Unlike other states that regulated and are now enjoying a decent revenue through online gambling, Nevada has remained largely empty-handed. So far the Silver State has only allowed online poker.

Due to the pandemic, the land-based casinos had to shut down, and Nevada, as one of the world’s biggest casino markets, bore the brunt of this calamity.

Expansion of US Online Gambling

Though the COVID-19 has affected every country in the world, it has particularly hit the US casino establishments. The land-based casinos were forced to shut down in March in the wake of official measures to curb the virus.

So, the gambling revenue for April and May while all casinos were closed, Nevada’s gambling revenue was a mere $9.44 million, representing a 99 percent drop from the same period, April and May, in 2019.

Nevada’s Revenue Dropped

While other states were benefiting from legal online gambling with online and table games options, Nevada was telling a different story. While speaking on the situation, iDEA Growth John Pappas spokesmen said:

“From our organization’s perspective, Nevada is missing out. We realize that change in Nevada has to be spearheaded by the land-based casinos.”

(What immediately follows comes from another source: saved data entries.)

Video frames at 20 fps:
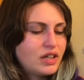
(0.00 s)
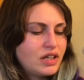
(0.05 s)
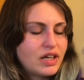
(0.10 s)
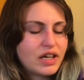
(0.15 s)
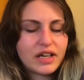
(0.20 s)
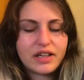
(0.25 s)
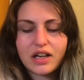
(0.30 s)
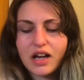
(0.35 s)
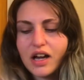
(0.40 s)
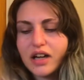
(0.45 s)

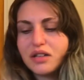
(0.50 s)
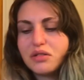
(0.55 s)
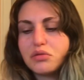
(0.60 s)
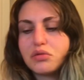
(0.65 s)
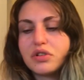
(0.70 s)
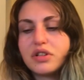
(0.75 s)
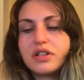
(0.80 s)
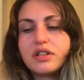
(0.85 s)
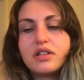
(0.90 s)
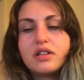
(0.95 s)
and I
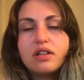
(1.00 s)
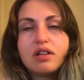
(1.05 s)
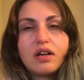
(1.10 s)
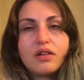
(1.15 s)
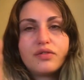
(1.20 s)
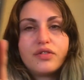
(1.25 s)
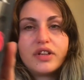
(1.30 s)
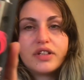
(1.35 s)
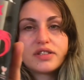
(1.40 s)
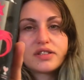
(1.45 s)
really
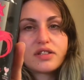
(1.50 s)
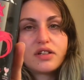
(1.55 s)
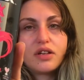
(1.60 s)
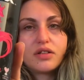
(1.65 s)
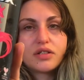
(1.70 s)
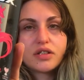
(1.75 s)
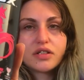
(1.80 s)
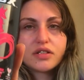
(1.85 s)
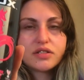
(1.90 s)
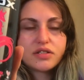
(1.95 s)
love this
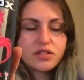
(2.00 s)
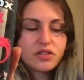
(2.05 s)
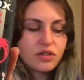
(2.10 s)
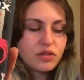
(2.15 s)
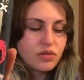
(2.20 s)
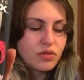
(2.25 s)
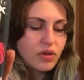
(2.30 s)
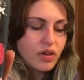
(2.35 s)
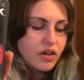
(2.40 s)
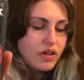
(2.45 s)
color.
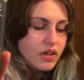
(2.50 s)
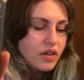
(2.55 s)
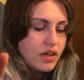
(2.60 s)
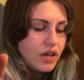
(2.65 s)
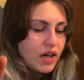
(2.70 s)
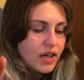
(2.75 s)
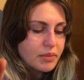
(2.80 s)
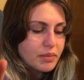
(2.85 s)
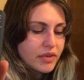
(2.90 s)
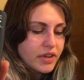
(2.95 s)
So
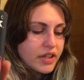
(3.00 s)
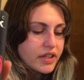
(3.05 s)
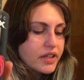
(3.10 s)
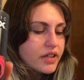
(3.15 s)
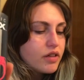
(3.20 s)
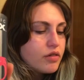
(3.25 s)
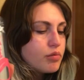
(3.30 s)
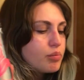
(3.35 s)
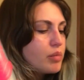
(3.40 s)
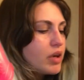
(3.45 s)
I'm thinking
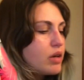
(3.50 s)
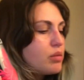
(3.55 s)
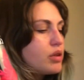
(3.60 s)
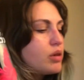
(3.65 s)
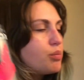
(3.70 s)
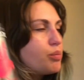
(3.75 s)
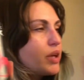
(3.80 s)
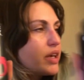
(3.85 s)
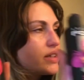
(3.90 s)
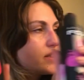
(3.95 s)
of maybe
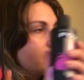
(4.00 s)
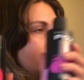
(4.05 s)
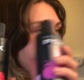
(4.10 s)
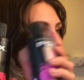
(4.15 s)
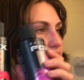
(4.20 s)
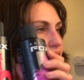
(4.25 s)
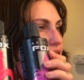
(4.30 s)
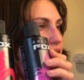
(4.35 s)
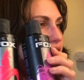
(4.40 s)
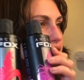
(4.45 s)
mixing
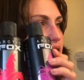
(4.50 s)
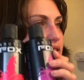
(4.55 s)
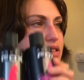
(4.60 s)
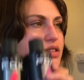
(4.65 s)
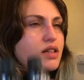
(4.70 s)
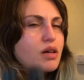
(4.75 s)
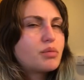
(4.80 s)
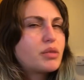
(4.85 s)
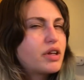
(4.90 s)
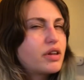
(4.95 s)
these.
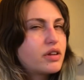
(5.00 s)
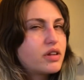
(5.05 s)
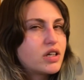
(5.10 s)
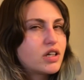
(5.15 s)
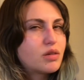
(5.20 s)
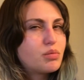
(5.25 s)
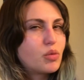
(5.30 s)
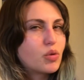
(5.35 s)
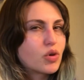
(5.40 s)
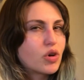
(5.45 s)
I'm gonna
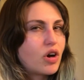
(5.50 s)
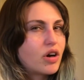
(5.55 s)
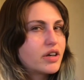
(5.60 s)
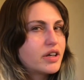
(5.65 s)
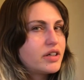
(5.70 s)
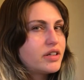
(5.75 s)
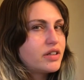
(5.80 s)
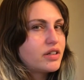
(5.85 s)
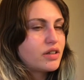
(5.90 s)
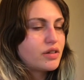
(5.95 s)
think more on
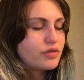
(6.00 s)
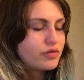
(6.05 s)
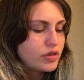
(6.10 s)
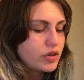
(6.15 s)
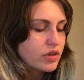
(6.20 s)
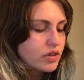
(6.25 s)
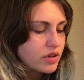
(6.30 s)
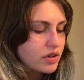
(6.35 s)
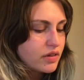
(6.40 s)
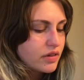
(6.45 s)
it and feel
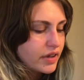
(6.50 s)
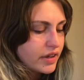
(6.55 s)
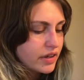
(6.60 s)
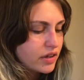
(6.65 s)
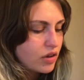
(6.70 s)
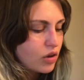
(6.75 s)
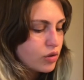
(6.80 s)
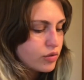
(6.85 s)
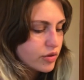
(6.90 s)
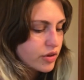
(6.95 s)
like
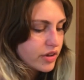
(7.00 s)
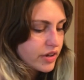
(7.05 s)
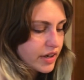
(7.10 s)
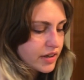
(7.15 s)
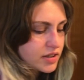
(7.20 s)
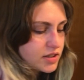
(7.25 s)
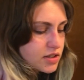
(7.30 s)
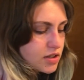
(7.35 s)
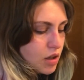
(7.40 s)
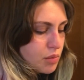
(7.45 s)
over the
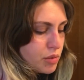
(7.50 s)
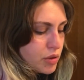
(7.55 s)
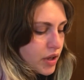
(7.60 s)
next couple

While states like New Jersey and Pennsylvania drew $178.4 million and $108 million, respectively, with digital gambling generating more than 75 percent of the revenue, Nevada was left behind.

Analyzing the situation, Chris Grove, the analyst at Eilers and Krejcik Gaming Research, said:

“It’s clear to us that the introduction of online casinos would have a supplementary impact on the total amount of gaming revenue generated by the Nevada market.”

Nevada Online Gambling

For decades, Nevada has been a leader in the brick and mortar casino gambling industry. Its excellence at the real scene of gambling perhaps contributed to its neglect towards online gambling. Until now, it never considered seriously regulating online gaming fully.

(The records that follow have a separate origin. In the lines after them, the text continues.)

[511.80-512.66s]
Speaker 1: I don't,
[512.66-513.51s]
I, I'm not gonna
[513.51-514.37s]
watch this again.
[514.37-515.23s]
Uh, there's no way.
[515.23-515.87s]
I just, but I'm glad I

Nevada Restricts Online Gambling Legalization

In 2002, Nevada lawmakers briefly legalized online gambling. However, on being reminded the US federal law bans internet gambling, they halted efforts.

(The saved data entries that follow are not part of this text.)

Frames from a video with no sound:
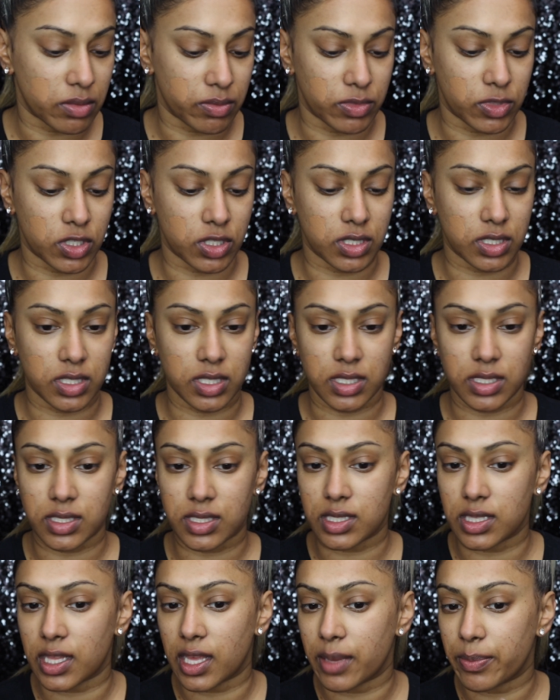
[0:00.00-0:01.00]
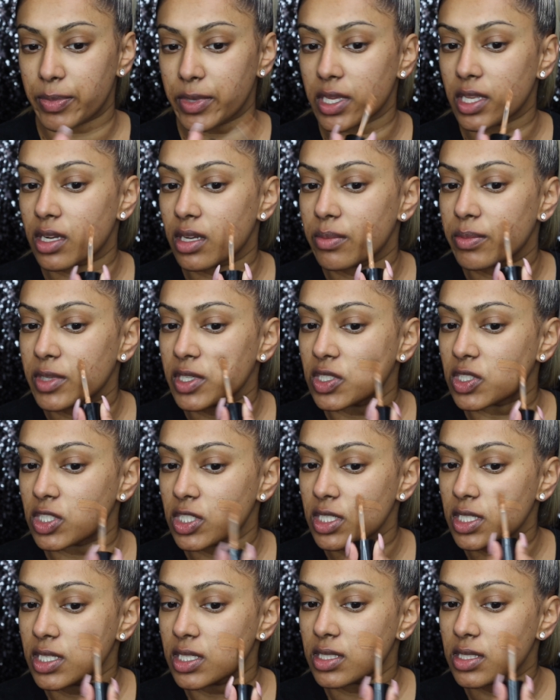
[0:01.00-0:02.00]
I'm just slapping it on my
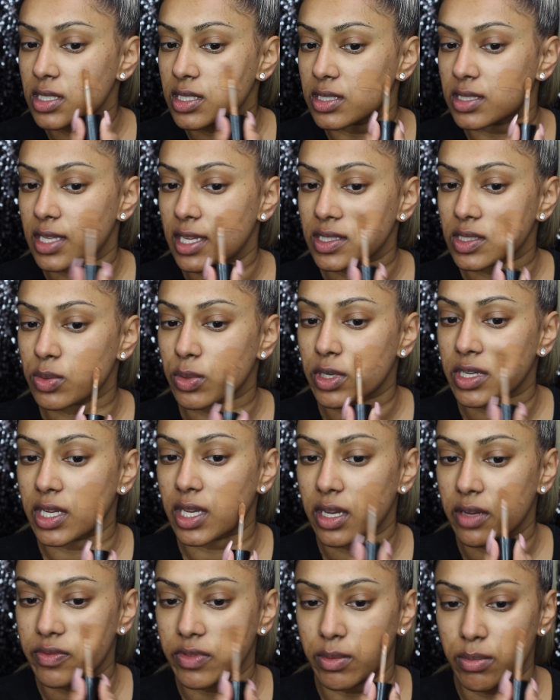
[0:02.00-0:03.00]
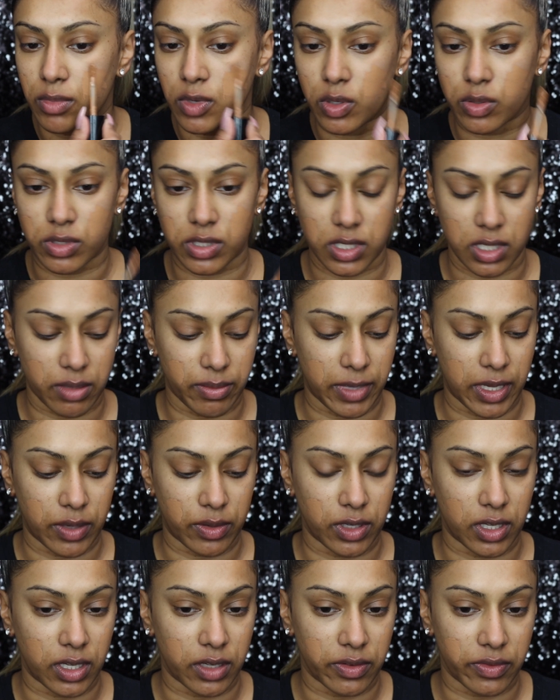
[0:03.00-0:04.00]
cheeks because that's where I have the most
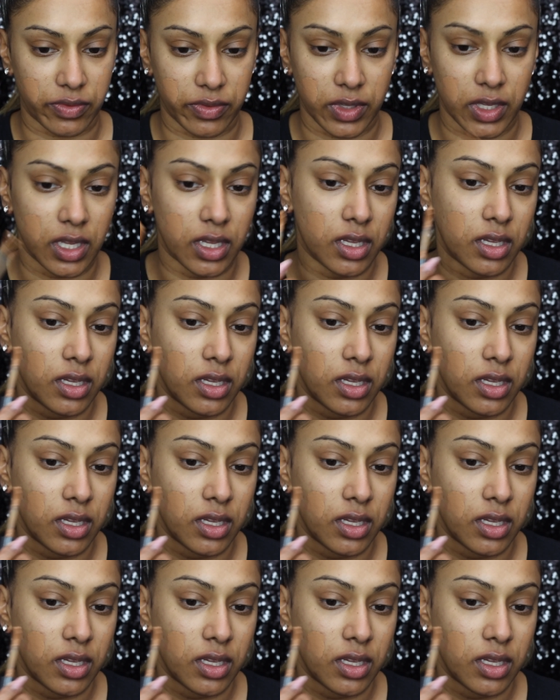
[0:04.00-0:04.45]
amount of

When the authorities reinterpreted the Federal Wire Act leading many states to legalize online gambling, Nevada restricted itself to approve only online poker. That was in 2013. Since then, there has been little initiative towards any further reform.

It’s an open secret that huge companies like Las Vegas Sands Corp have been opposing the move for decades. Its CEO and chairman, Sheldon Adelson, publicly vowed to kill the activity no matter if he had to spend millions to do it.

What about Sports Betting?

However, sports betting is a different story. In 2018, MGM Resorts and GVC Holdings teamed up and former Roar Digital that oversees the BetMGM app. Now, the app has gone live in seven states and is likely to go live in four more states by the end of this year.

With the recent $1 billion investment through IAC, MGM’s interactive gaming business is expected to flourish.

It’s Up to States Now

The COVID-19 situation is uncertain, even though there have been global efforts to keep it from spreading, besides finding a vaccine. However, as long as the virus persists, online gambling is likely to flourish. That’s an ironically evident phenomenon we have been witnessing for the last months. Understandably, people do not want to risk their lives by placing just a few wagers at a land-based casino where it is hard to avoid social distancing.

It also reflects that the states that have not regulated online gambling are missing out on a significant revenue source. Before the pandemic outbreak, seven states had pending bills in 2020 spring. Though the officials suspended sessions independently, the passage of the bills could draw a lucrative source of revenue for their cash-starved economies.

The rise of online gambling in the US is evident. It is only a matter of “when” the states decide to make a move. As Nevada keeps losing gambling revenue, it’s the time to reconsider its policy towards online gambling.